The major limitation of our study is the small sample size. However, although there are very limited reports about mice behaviour studies of high SMFs above 10 T, all of them have used very small sample size. This is a common limitation for these explorative mice experiments for all high magnetic field labs, which is mainly due to the high cost, limited bore size, and limited machine time available for the ultra-high magnets. For example, in 2009, Cason et al. also used only 6 mice in each group to test the effect of 14.1 T SMFs for their effect on female rats [35]. In 2013, Houpt et al. tested mice swimming after exposure to 14.1 T SMF at the United States National High Magnetic Field Laboratory at Florida State University. They used 30 mice in total, 6 mice in each group for different exposure angles [24]. In 2019, Wang et al. also placed 6 mice at each magnetic field exposure condition [36].

It should also be mentioned that for the difference between the upper part and the lower part of the magnet, the magnetic field gradient directions are opposite, which produce “hypogravity-like” and “hypergravity-like” conditions, respectively.
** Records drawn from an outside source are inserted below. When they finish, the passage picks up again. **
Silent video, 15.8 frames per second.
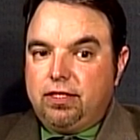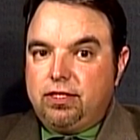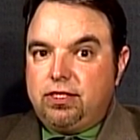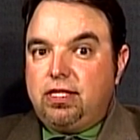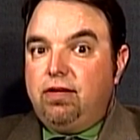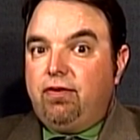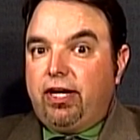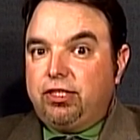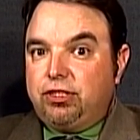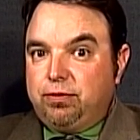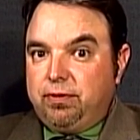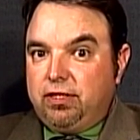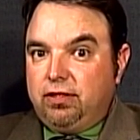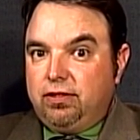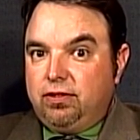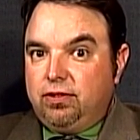Steve
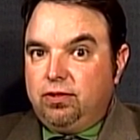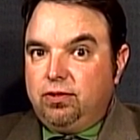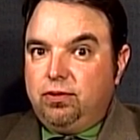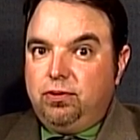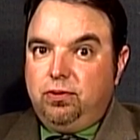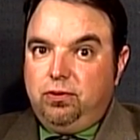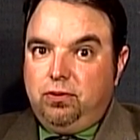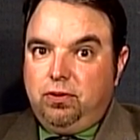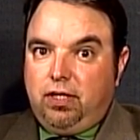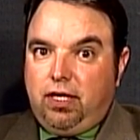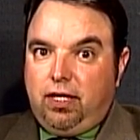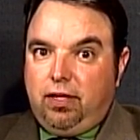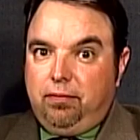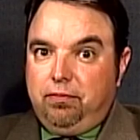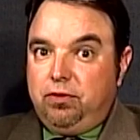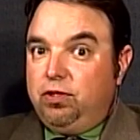Yzerman, who
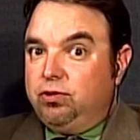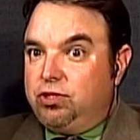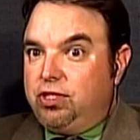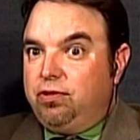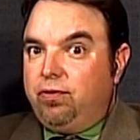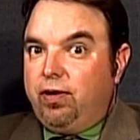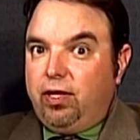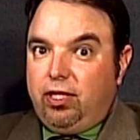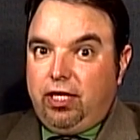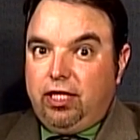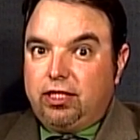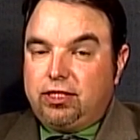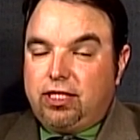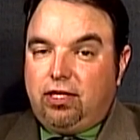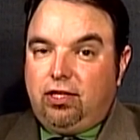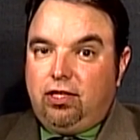you'll see around the
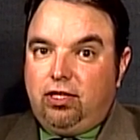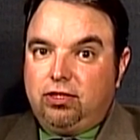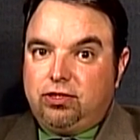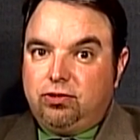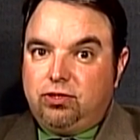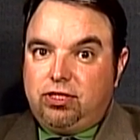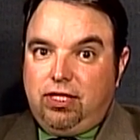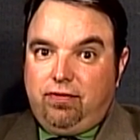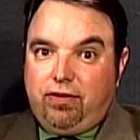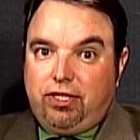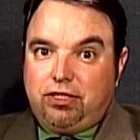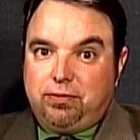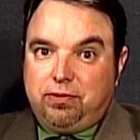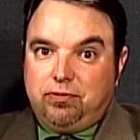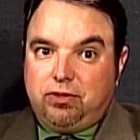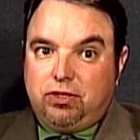XL also. Steve
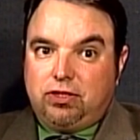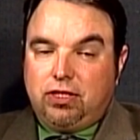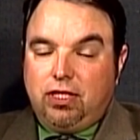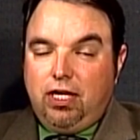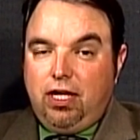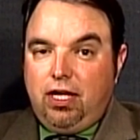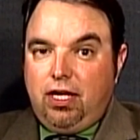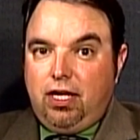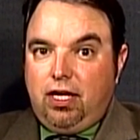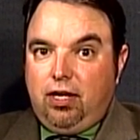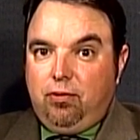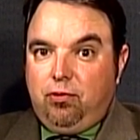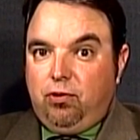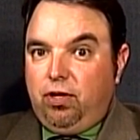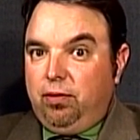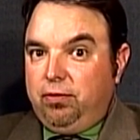Yzerman was
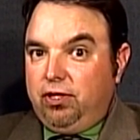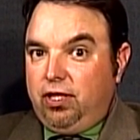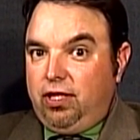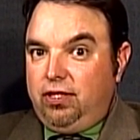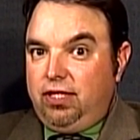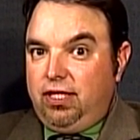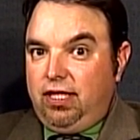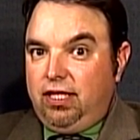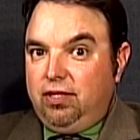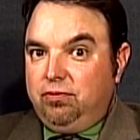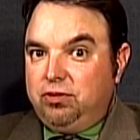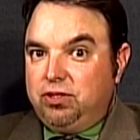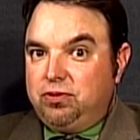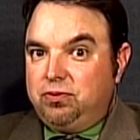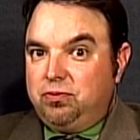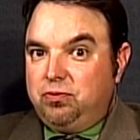wore number 19 and
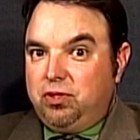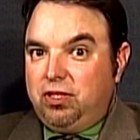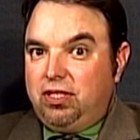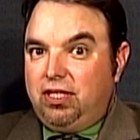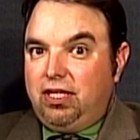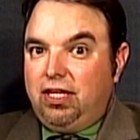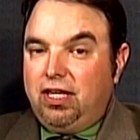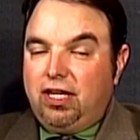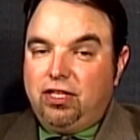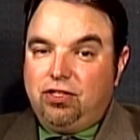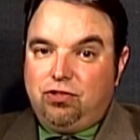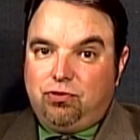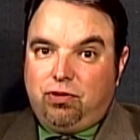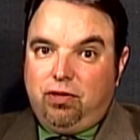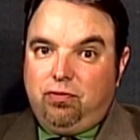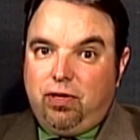was with the
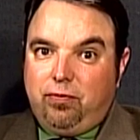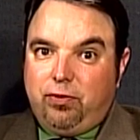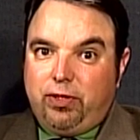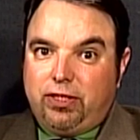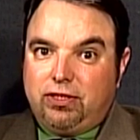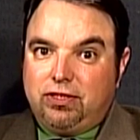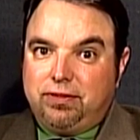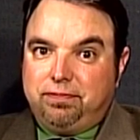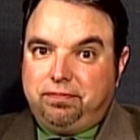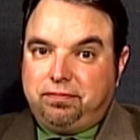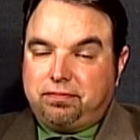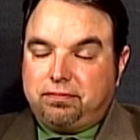Detroit Red Wings.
However, we found that among all five studies, only the balance beam test gave significant difference between these two conditions. None of the long-term behaviour tests showed significant differences between them. However, this point needs to be further validated with more experiments in the future.

In addition, although our results provide important information for the development of UHF-MRI, we did not address the effect of radiofrequency waves, which is another key aspect for the biosafety of UHF-MRI. At last, another limitation of our study is that we used an upright magnet, which provides vertical magnetic field, but not horizontal magnetic field as in most clinical MRIs.

In conclusion, the absence of long-term damage in our study indicates that high SMFs of 3.5–23 T within this range are relatively safe for healthy mice. Our results indicate that short exposure to ultra-high SMF may even have beneficial effects on mice mood and memory, which is likely relevant to the elevated level of CaMKII in the mice hippocampus in SMF-treated mice. Although mice studies do not guarantee the same results will appear on human bodies, and more investigations are needed to evaluate the safety issues comprehensively, our current study provides important references for the future development of UHF-MRI above 20 T.